The marble had been in my possesion for more than 30 years before I did something with it beyond it laying around. It is a small portion of a larger slab.


It is in Luxembourg, several thousand miles from me and I picture it among her other collectibles.

TV Station graphics rant

Tuesday March 24, 2009

Before I begin speaking of beautiful things, real or imaginary. I wish to, since I will, wish is incorrect, mention the irritation the TV stations have caused with their annoying graphics after each, and sometime prior, commercial. If I didn't want to watch the show provided, not to be distracted from the scene, I would not be tuning into the channel. The logo they have been putting on the screen for years now are annoying enough.
It seems they are using any reason to mark the screen so that it is not worth keeping to view again. In this age of time shifting and electronic storing, being told what you are watching and what is following is not a desirable service. I understand the studios being fraught about videos being traded and shared, without compensation, but if they are going to market it they will have to accept the way things are. I personally do not think most shows are worth the bother and irritation. I am waiting for the DVD version. If those become branded during the show, I will go back to reading books or spending time away from TV. Should not spend so much time at the entertainment center, anyway.
In not writing a novel about, what should be a minor irritation, I am keeping it short. I know I am not the only one unable to ignore the stations graphic distraction. I may be a bit more bothered by them but I don't think so.
Next will be a lighter type topic.

Monday, March 23, 2009

Beginnings

March 23, 2009

I was born once again, this morning, as morning gives birth to a new day and a new me. It has been doing that, for what seems and eternity, to rise from the depths of sleep, becoming conscious, to face the world day to day.

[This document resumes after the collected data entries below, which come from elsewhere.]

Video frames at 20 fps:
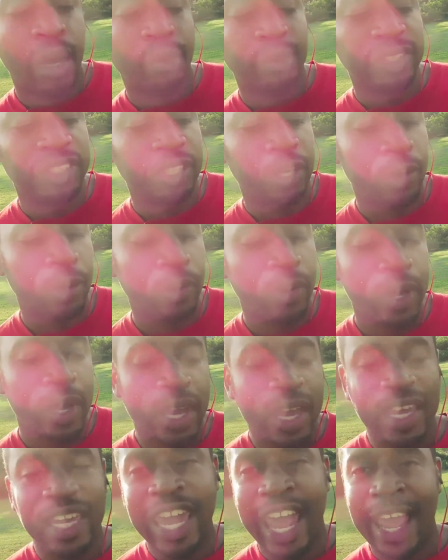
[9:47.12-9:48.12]
So
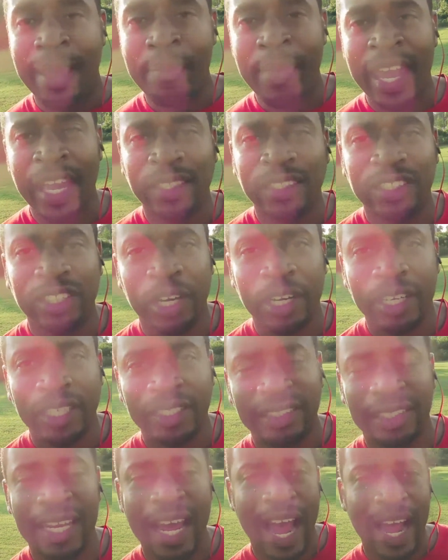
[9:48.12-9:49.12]

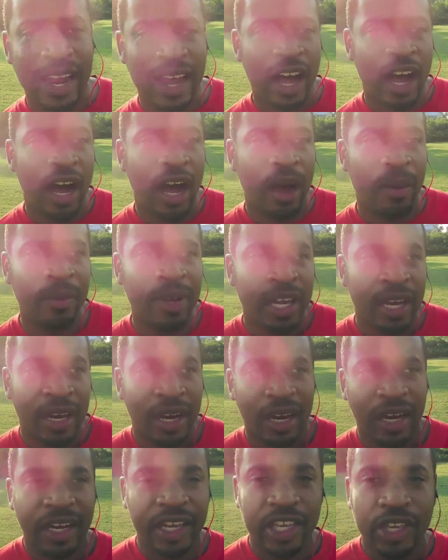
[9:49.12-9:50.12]
CavemanCircus.com,
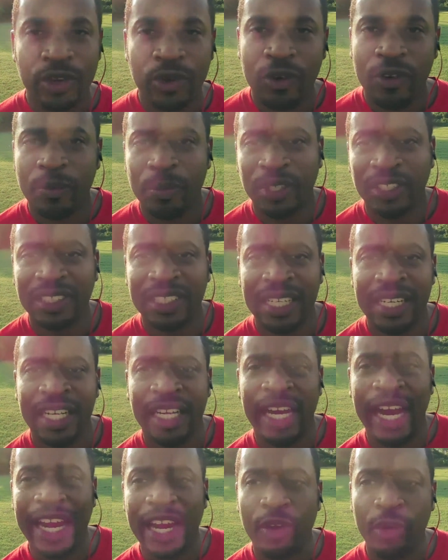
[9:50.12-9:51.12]
you have presented
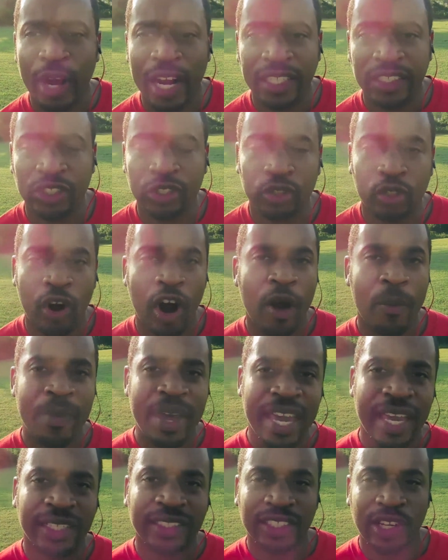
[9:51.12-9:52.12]
a great straw
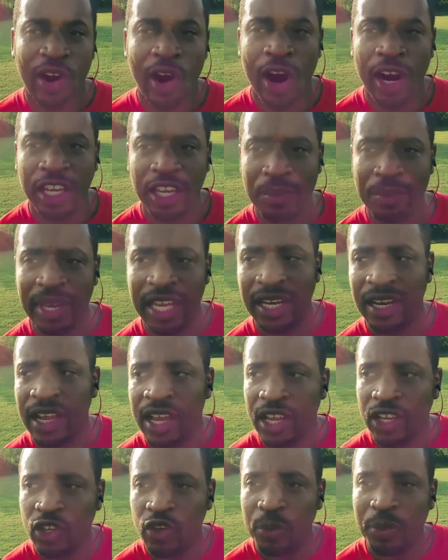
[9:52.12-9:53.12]
man's argument.
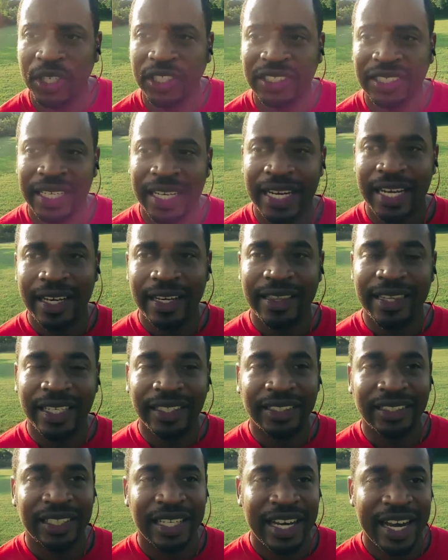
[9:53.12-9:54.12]
You presented
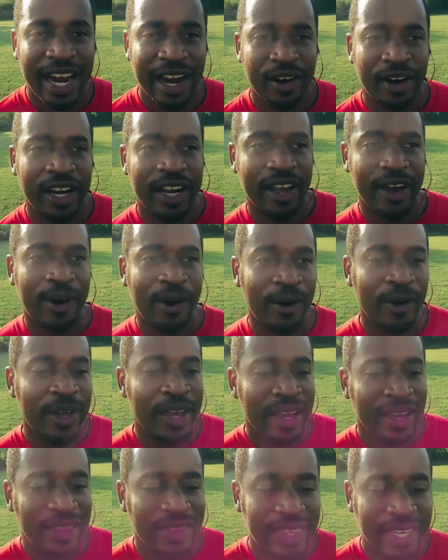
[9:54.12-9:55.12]
this scenario,
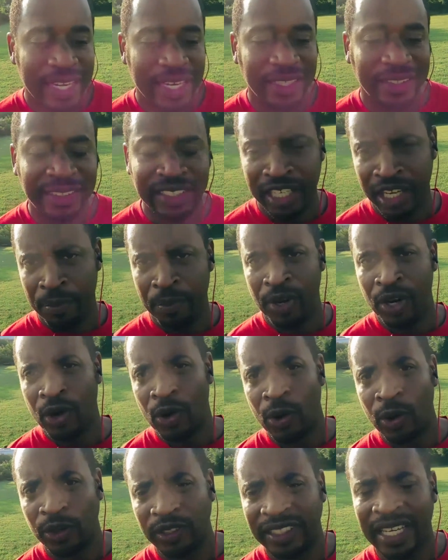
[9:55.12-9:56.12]
the
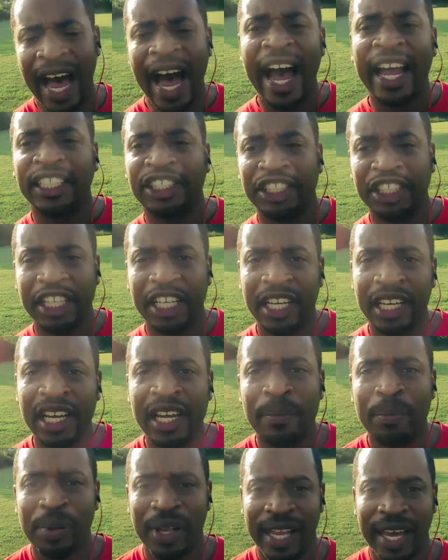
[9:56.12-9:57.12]
typical Tai Chi
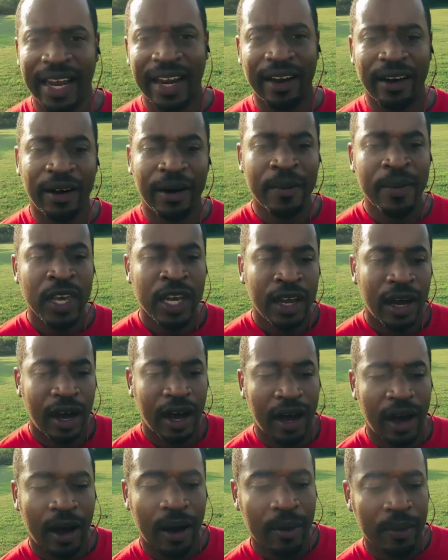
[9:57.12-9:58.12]
player,
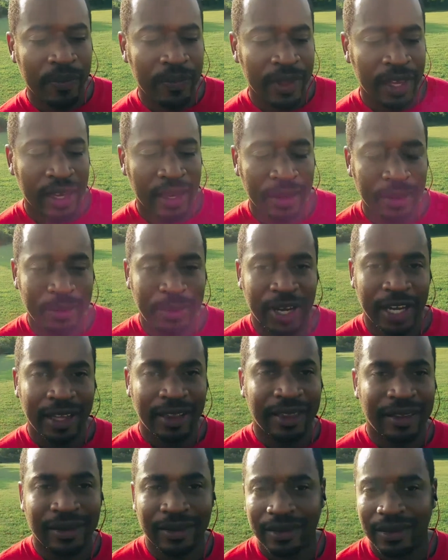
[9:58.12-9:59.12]
but
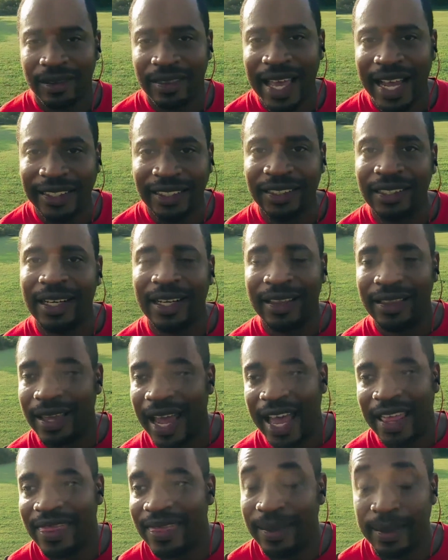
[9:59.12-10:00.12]

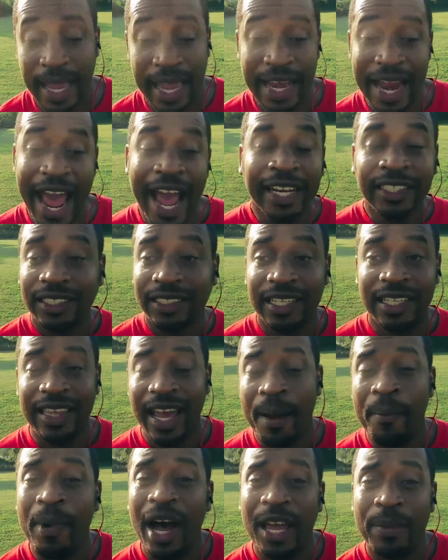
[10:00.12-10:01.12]
and actually
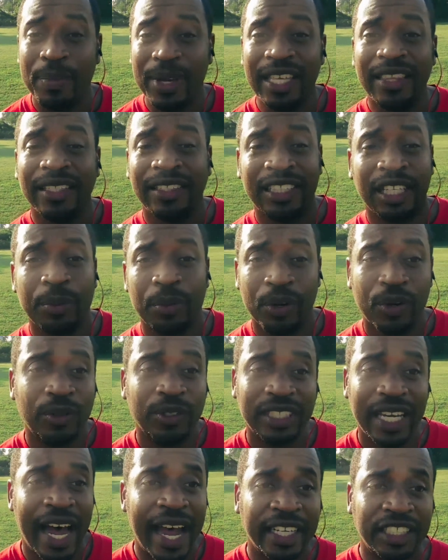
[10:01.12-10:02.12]
that might be the typical
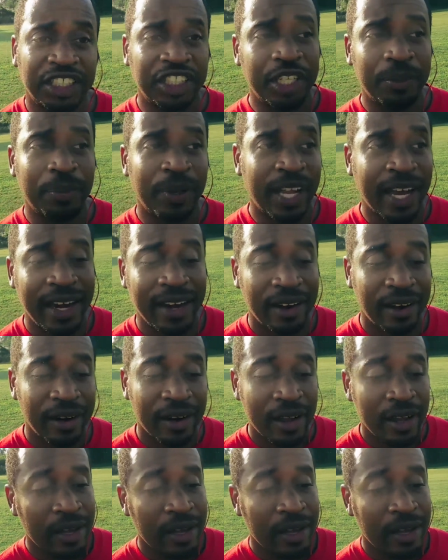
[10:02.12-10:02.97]
Tai Chi player,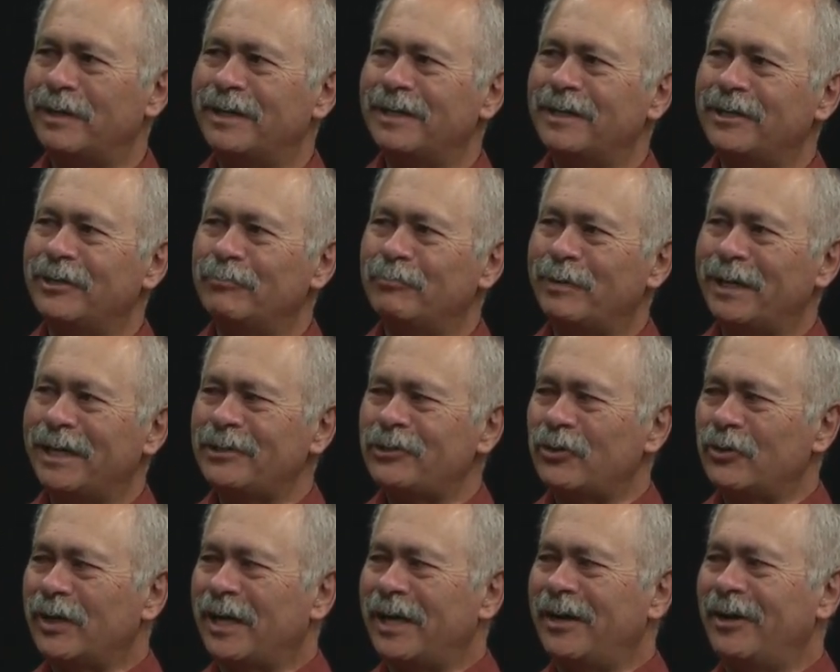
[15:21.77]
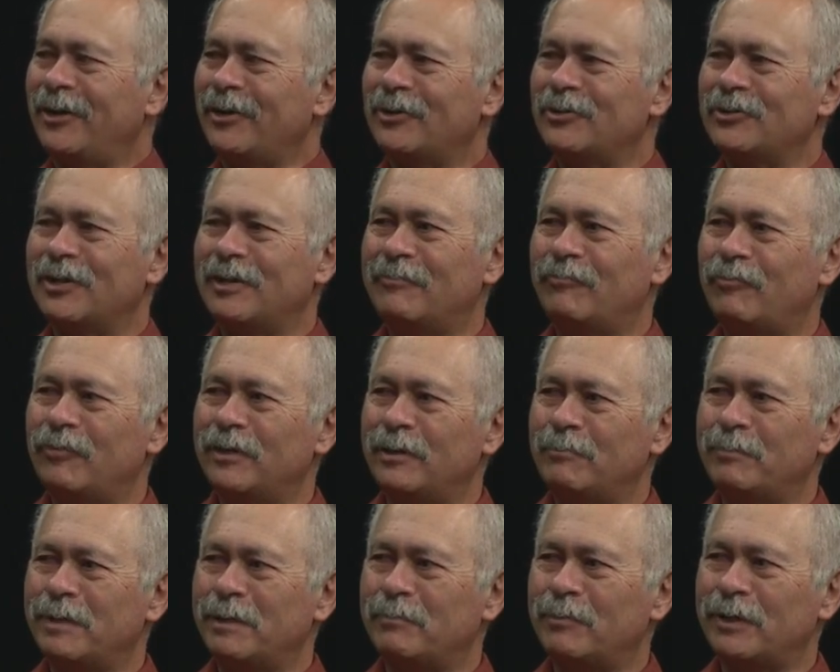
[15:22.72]
But do you base your characters off of
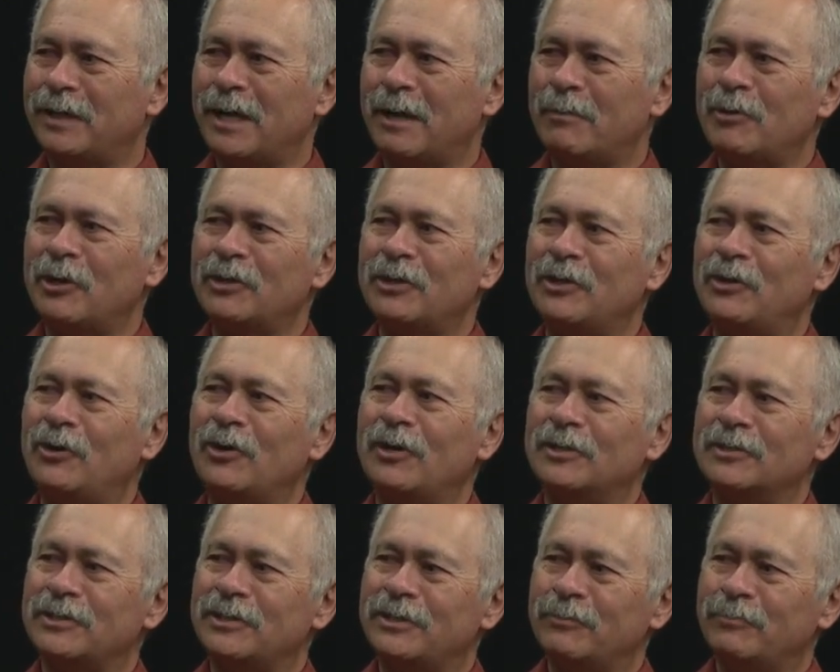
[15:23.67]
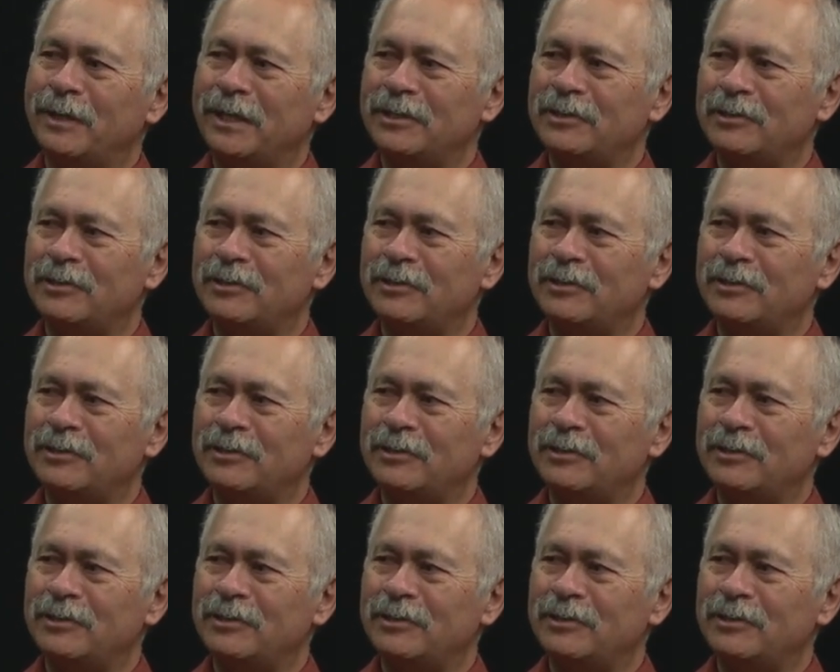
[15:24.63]
real people? And how about the dogs? Do you base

I don't actually face the world as I spend most of my time at home. I sometimes travel the world via the Internet. There are many tracks, traces, evidence of my movements, no matter how hard we try to not leave a trail. That is to by anonymous, similar to being in a car and doing things we would not do face to face.
I used to go out daily to earn my keep and to keep my family with room and board. All the necessities of living. That is the past as the children have morphed from babies in our nest to adults with nests of their own.
Since the needs have lessened, our nest is much smaller, I left the daily routine of going to a job to exist on a pension.
Without the daily interruption of punching a time clock I had intended to begin using the freedom to do more interesting activities, this has not become a reality. The reasons are mostly excuses, of which I am not going to list.
Anyway, I have tried many art forms, media, from the crafted to the imagined. Poetry, painting, carving, sculpture, leather work, photography, etc...
The art of musical creation seems to be beyond my scope. In that field I am audience, in awe of the ability to convert the physical to auditory rhythms and give pleasure via the ears.
Perhaps I will choose to expose some of the artistic endeavors through photos and text in future writings. I cease this verbiage for now.